● **Data supplied**:
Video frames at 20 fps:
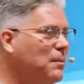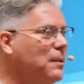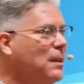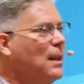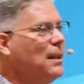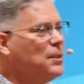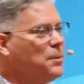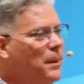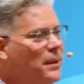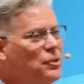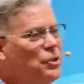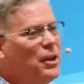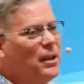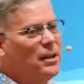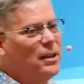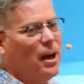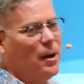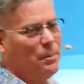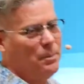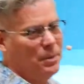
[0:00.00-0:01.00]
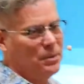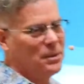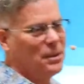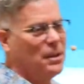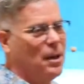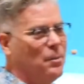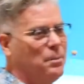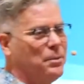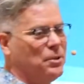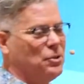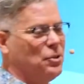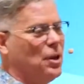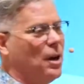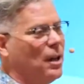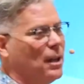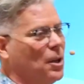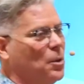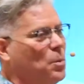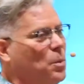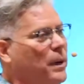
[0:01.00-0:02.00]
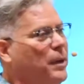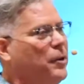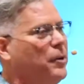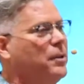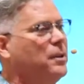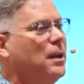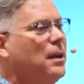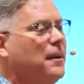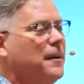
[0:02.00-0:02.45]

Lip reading: with, especially in couples, y'all are weird.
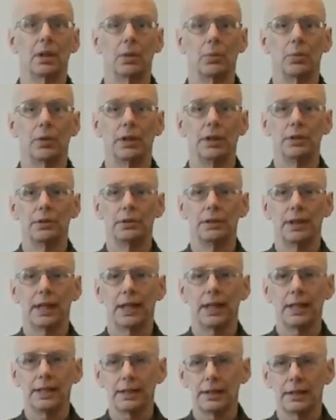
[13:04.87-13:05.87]
where you
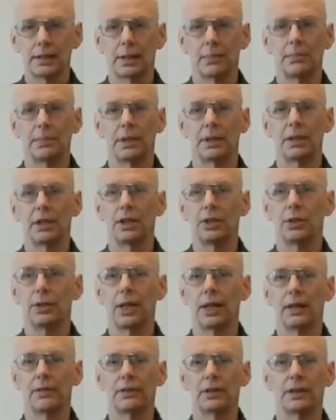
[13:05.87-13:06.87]
taste something that you
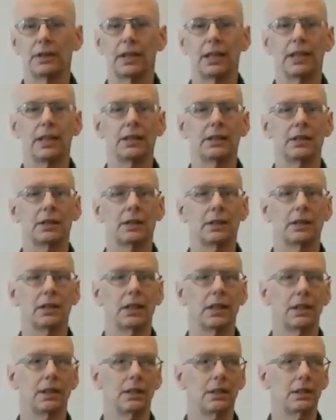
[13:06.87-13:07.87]
haven't tasted
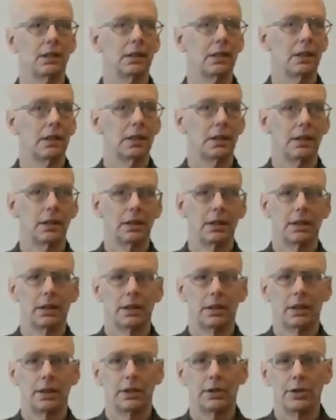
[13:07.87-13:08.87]
in
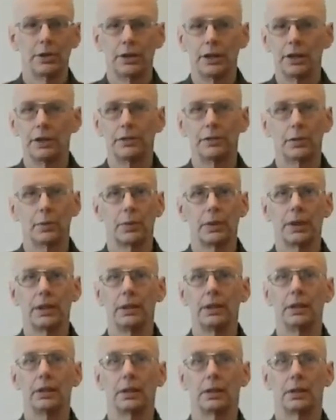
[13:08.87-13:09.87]
30 or 40
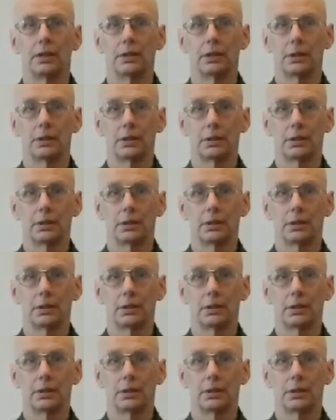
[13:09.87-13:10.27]
years.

● **What you are asked to do**: Print each of the records above exactly as written, leaving no picture in the copy.

● **Exercise response**:
Video frames at 20 fps:
[0:00.00-0:01.00]
[0:01.00-0:02.00]
[0:02.00-0:02.45]

Lip reading: with, especially in couples, y'all are weird.
[13:04.87-13:05.87]
where you
[13:05.87-13:06.87]
taste something that you
[13:06.87-13:07.87]
haven't tasted
[13:07.87-13:08.87]
in
[13:08.87-13:09.87]
30 or 40
[13:09.87-13:10.27]
years.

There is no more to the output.